In that technology is my personal Kryptonite, a sophisticated explanation of cryptocurrencies is a challenge (Kryptocurrencynite, in effect). At a high level, cryptocurrencies (like bitcoin) are digital currencies that operate independently of a central bank like traditional sovereign currencies such as the Canadian dollar. They are technological constructs that use encryption techniques to regulate issuances and transfers.
Cryptocurrency offerings have quickly become a significant source of funding for early-stage technology companies, outstripping traditional forms of venture capital financing. This growth has been fuelled, at least in part, by the absence of regulatory oversight. Until recently, businesses selling cryptocurrencies appear to have generally proceeded on the basis that the coins or tokens they are distributing are not securities (being more in the nature of prepayments for services to be offered by the businesses) and, therefore, not subject to traditional securities law requirements (which impose time and cost on offerings). Initial coin offerings can, if unregulated, be completed quickly over the internet, with minimal documentation and without providing any meaningful rights or ongoing disclosure to purchasers. For example, the former CEO of Mozilla reportedly raised US$35 million via an ICO to fund development of a new web browser in less than 30 seconds.
The nature of these financings presents unique risks. For example, in connection with an unregistered US$150-million token sale by an organization called The DAO, a hacker exploited a flaw in the tokens’ code to steal approximately US$50 million of the tokens that had been sold to investors. Those risks (and the other risks that typically affect investments) beg the question of whether these are offerings of “securities.”
Late this past summer, the Canadian Securities Administrators released a staff notice seeking to provide some guidance on the application of Canadian securities laws to ICOs and other cryptocurrencies. The staff notice summarizes the well-established four-prong test used to determine what is a “security”: (i) an investment of money, (ii) in a common enterprise, (iii) with the expectation of profit that (iv) comes significantly from the efforts of others.
Not surprisingly, the application of the test is more challenging than its expression. A coin or token that is designed to permit the holder to use a service once developed (for example, to play video games on a platform) may not look in substance like a traditional security, but when the coins begin to actively trade in an organized market then there begin to be echoes of Donald and Daffy. Specifically, concerns are raised that the “white papers” often used to provide some disclosure regarding ICOs should comply with Canadian securities law requirements, that those engaged in soliciting and facilitating these trades need to be properly registered as gatekeepers and that the online exchanges that facilitate secondary trading in cryptocurrencies need to be formally recognized as a “marketplace” under Canadian securities laws.

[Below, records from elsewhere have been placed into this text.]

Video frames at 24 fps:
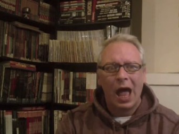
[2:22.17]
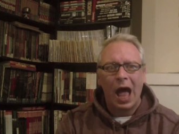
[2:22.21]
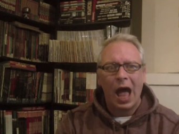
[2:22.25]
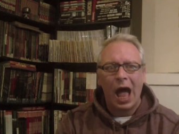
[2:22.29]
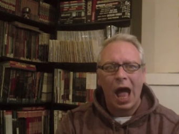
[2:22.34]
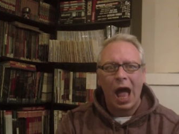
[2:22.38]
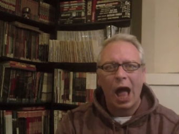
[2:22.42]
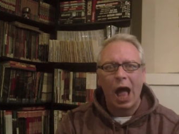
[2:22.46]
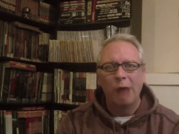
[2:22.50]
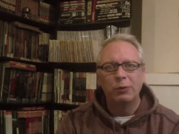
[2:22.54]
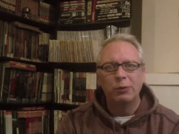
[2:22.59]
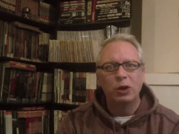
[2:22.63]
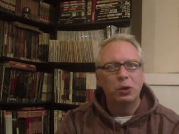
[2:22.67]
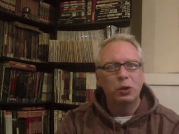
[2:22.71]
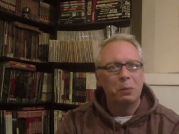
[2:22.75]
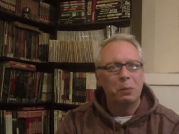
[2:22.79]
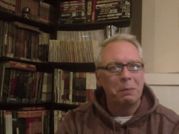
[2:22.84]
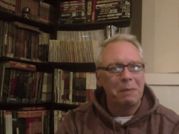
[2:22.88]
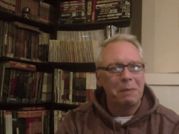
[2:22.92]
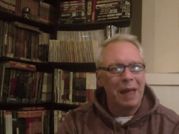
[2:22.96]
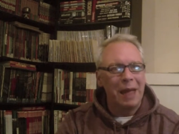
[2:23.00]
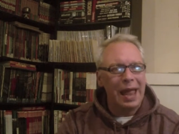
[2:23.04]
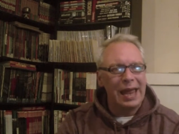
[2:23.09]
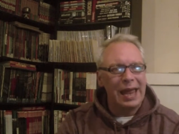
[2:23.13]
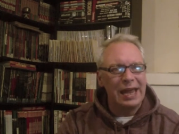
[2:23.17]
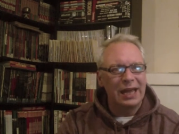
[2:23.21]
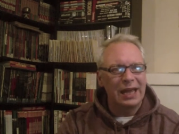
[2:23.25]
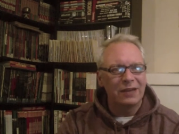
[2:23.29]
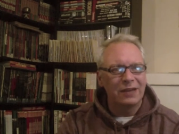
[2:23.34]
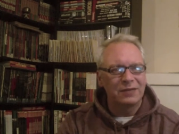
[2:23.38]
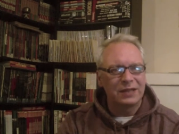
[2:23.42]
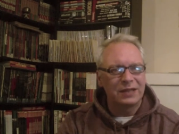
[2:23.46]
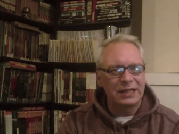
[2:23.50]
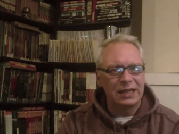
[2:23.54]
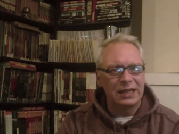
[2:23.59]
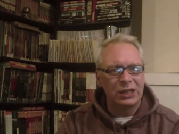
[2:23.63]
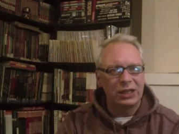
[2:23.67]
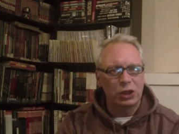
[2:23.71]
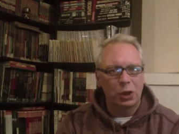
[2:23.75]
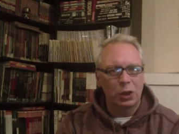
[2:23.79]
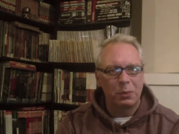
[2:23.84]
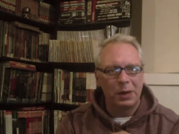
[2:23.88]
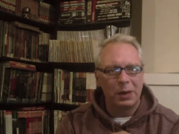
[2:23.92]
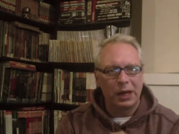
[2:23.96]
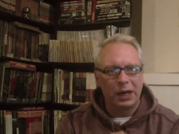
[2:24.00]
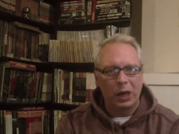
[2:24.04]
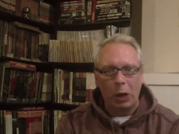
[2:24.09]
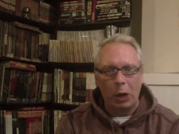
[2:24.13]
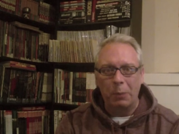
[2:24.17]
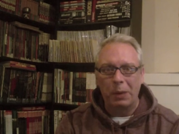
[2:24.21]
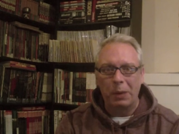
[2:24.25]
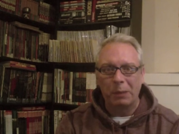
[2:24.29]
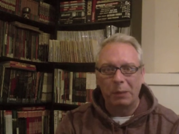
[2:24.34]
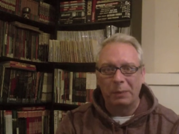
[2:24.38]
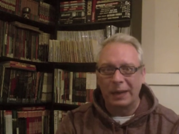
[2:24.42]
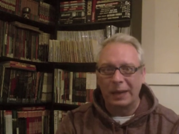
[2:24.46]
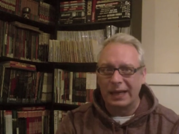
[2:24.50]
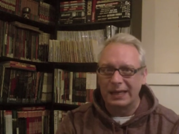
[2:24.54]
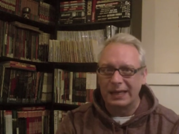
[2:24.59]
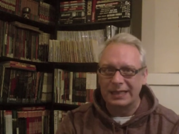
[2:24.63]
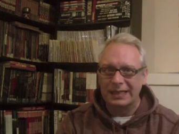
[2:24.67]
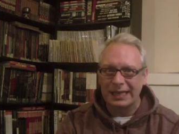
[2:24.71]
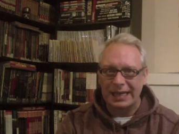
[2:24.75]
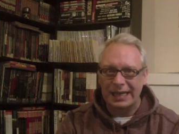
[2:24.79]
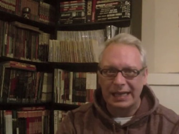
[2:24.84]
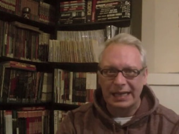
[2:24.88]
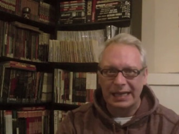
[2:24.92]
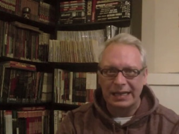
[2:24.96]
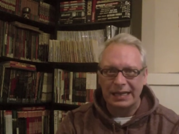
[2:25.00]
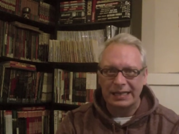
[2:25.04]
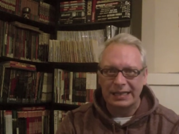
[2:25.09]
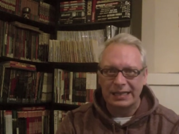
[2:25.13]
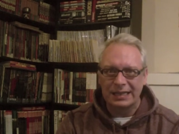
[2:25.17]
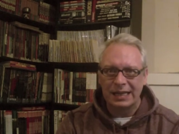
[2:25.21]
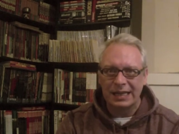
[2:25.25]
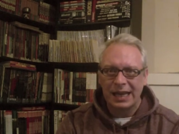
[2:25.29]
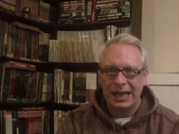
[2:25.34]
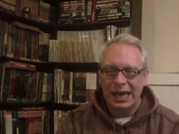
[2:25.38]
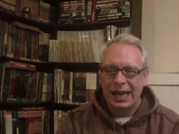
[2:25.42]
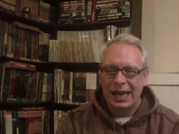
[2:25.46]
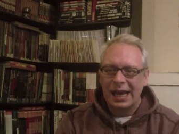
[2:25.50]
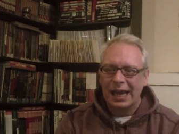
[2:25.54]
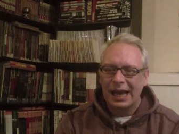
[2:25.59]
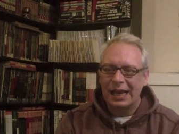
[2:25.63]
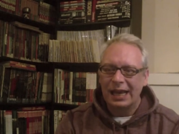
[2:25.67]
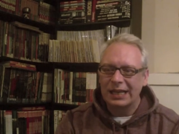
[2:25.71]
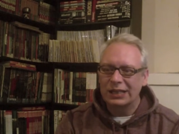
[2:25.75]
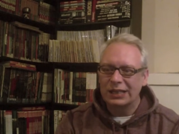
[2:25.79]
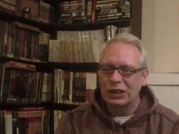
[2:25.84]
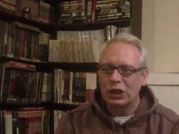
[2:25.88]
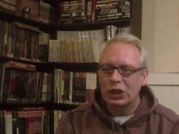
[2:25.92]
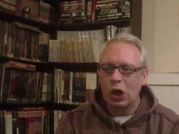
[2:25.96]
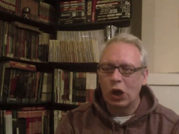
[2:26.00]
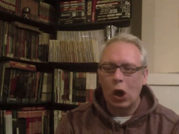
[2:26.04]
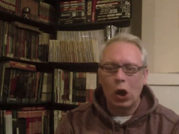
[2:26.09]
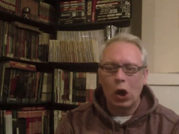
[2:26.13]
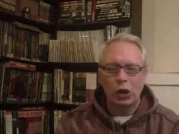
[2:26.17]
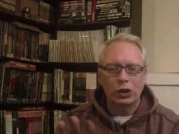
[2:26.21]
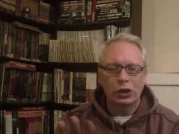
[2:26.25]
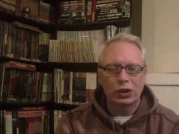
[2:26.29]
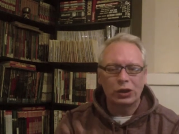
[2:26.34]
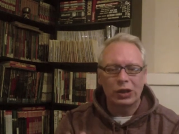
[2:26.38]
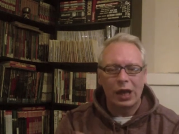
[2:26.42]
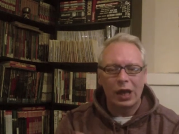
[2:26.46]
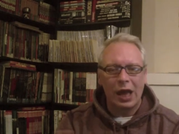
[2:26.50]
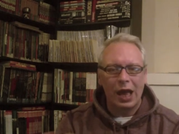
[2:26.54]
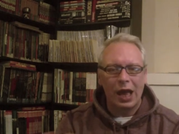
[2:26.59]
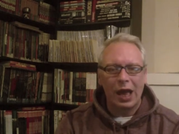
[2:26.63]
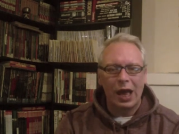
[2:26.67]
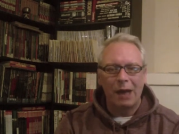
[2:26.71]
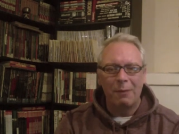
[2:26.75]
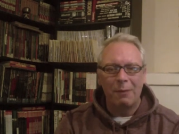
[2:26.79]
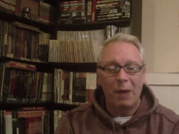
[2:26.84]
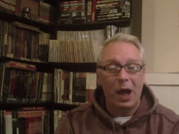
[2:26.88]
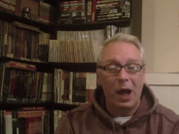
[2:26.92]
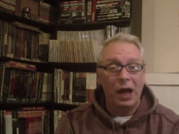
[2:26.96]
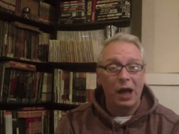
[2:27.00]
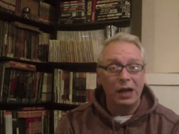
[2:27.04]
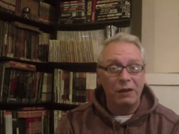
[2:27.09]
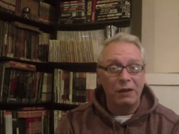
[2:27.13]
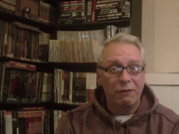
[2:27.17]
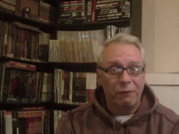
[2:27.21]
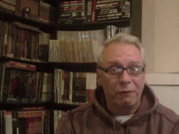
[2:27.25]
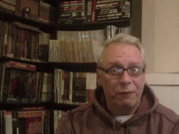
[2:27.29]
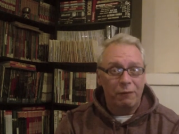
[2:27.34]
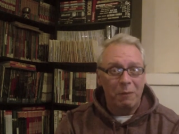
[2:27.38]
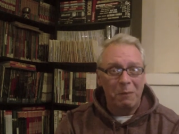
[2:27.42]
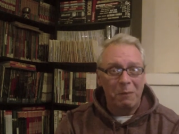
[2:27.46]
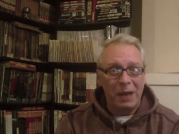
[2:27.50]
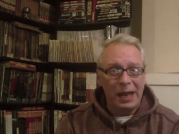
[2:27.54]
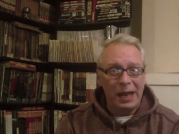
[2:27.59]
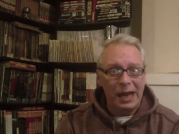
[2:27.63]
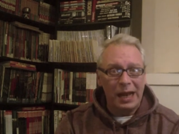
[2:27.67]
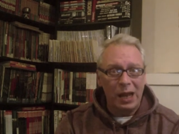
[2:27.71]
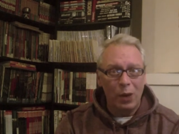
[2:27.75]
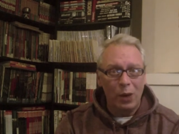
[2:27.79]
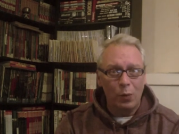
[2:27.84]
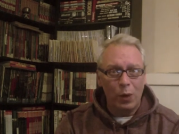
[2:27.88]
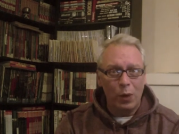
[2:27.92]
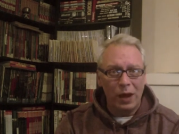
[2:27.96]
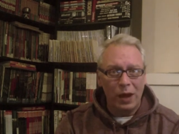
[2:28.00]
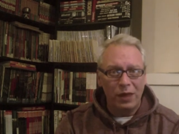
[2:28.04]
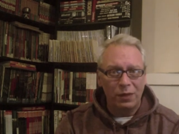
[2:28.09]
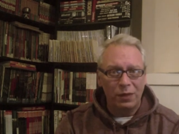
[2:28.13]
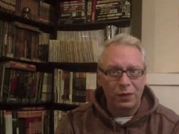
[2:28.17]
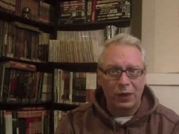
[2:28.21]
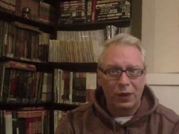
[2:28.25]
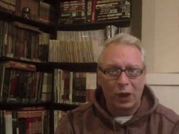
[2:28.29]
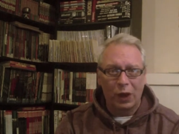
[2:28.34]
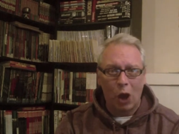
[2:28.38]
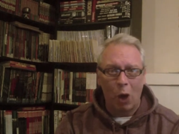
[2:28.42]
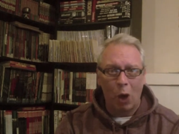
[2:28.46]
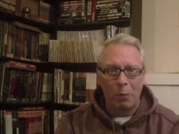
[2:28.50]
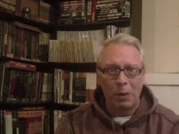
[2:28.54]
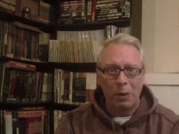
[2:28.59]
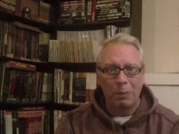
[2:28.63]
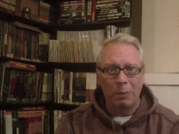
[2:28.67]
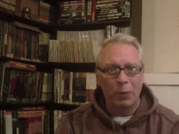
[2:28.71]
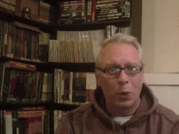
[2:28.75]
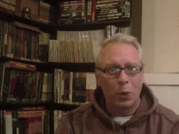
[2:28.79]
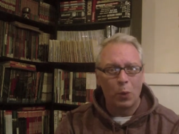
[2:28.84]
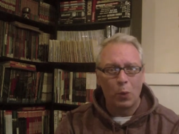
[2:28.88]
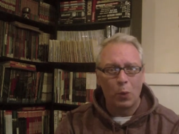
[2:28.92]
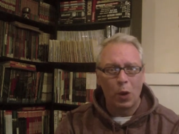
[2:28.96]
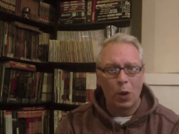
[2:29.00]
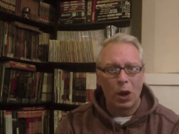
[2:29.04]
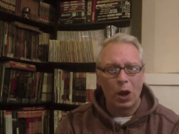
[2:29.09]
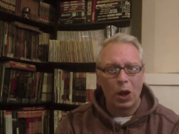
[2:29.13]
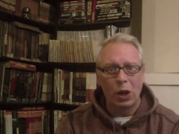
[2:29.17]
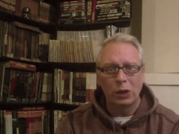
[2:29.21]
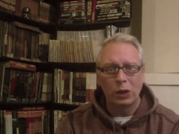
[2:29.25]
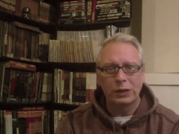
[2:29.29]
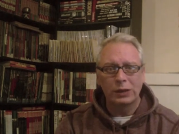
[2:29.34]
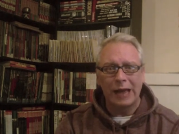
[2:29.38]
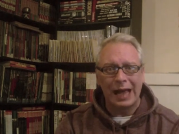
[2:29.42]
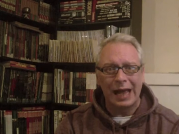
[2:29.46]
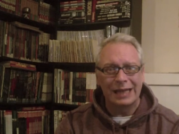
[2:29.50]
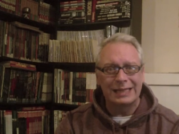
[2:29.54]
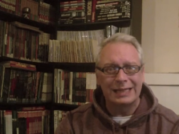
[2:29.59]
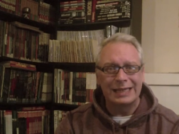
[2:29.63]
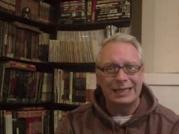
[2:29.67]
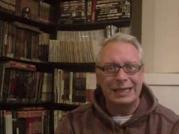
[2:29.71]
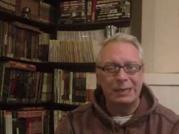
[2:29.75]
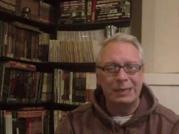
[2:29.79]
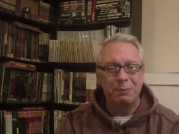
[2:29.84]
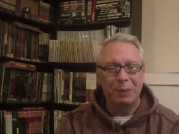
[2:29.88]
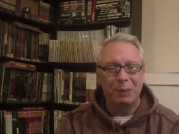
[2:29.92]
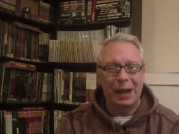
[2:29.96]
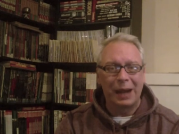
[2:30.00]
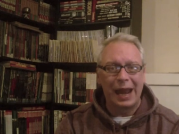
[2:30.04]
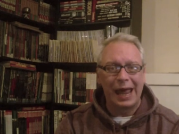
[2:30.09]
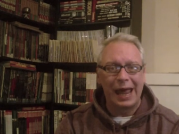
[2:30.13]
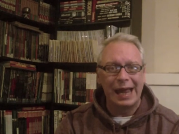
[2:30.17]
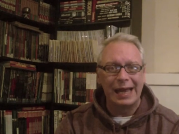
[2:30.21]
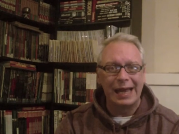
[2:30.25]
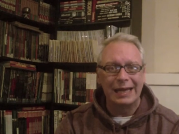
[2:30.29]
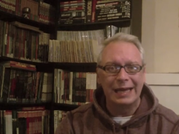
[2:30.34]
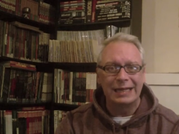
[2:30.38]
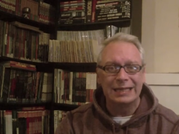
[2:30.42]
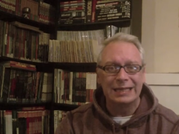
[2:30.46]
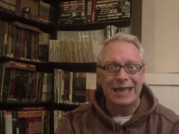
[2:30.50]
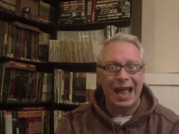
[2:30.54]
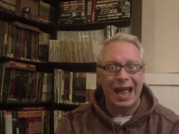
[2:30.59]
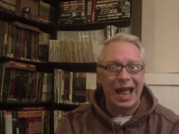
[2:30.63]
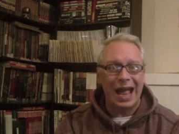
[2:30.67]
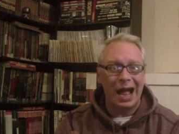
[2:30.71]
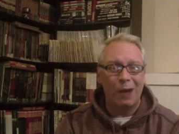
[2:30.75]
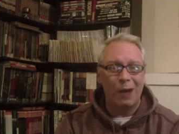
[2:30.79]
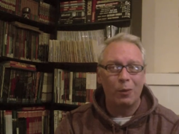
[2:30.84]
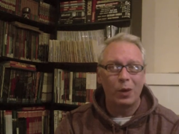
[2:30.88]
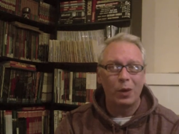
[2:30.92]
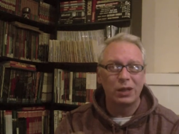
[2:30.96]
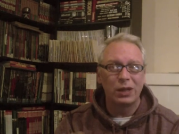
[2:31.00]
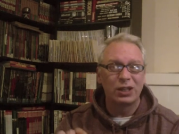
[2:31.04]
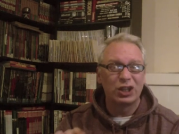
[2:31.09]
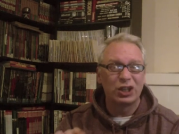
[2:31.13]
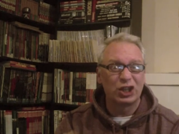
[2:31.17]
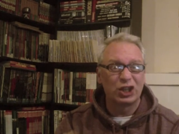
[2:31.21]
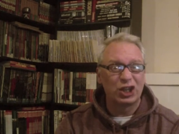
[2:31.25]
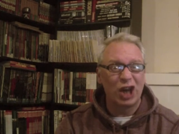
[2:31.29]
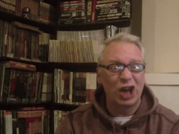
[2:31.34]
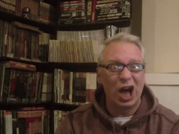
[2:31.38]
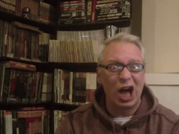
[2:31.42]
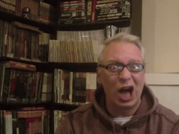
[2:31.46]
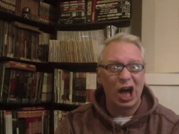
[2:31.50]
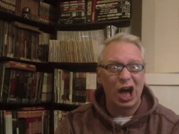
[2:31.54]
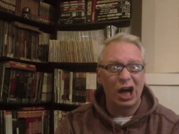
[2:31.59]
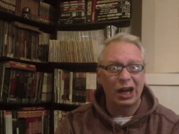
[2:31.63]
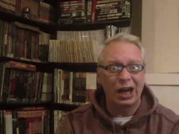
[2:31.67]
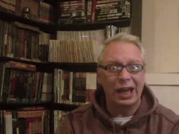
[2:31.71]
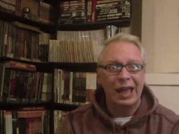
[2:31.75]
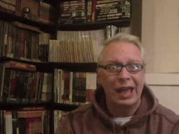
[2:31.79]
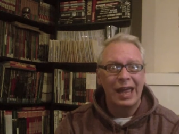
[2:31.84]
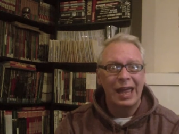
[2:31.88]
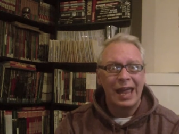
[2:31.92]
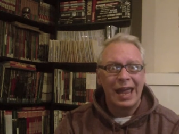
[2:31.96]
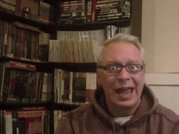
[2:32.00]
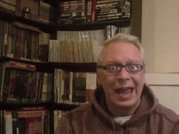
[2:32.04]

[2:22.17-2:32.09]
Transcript: Uh, you may have seen Dominic Cooper because he's he's not uh, unfamiliar with the comic book world as he plays Howard Stark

The regulatory challenges are clear — seeking traditional balance between investor protection and fostering capital formation (of particular importance for innovative companies in growth sectors), compounded by the difficulty in providing specific guidance to a technology and market evolving at breakneck pace. In the wake of the CSA staff notice, Kik Interactive, an Ontario-based tech innovator, announced that it would exclude Canadians from its ICO offering. The company, which developed a popular messaging app, created a cryptocurrency called kin to be used as the application’s primary transaction currency, and it announced plans to raise a total of US$125 million by way of an ICO. The offering was not structured to comply with securities laws, presumably on the basis of a conclusion that kin is not a security. Kik cited “weak guidance” from the Ontario Securities Commission as to whether Canadian securities law would apply as the reason for its exclusion of Canadians.
Other regulators are grappling with the same issue. China’s central bank recently declared ICOs illegal in China and required an immediate halt to all ongoing ICO activity as well as a refund of all money previously raised by way of ICO. Other jurisdictions, such as Hong Kong’s Securities and Futures Commission and the U.S. Securities and Exchange Commission, are taking an approach similar to the CSA, disclosing that they’re monitoring ICOs and similar currencies and will apply securities laws where appropriate.
Perhaps the biggest challenge will be in enforcement. If Canadian regulators determine that a cryptocurrency is a “security” and Canadians are not to participate, the exclusion of investors participating through anonymous accounts and borderless technologies would be difficult. It would be as if once the ducks are identified in the lake, they’re to be prevented not from swimming in areas of the lake but in specific water molecules. Those challenges are ducking daunting.
Neill May practises securities, M&A and corporate finance at Goodmans LLP in Toronto. The opinions expressed in this article are his alone.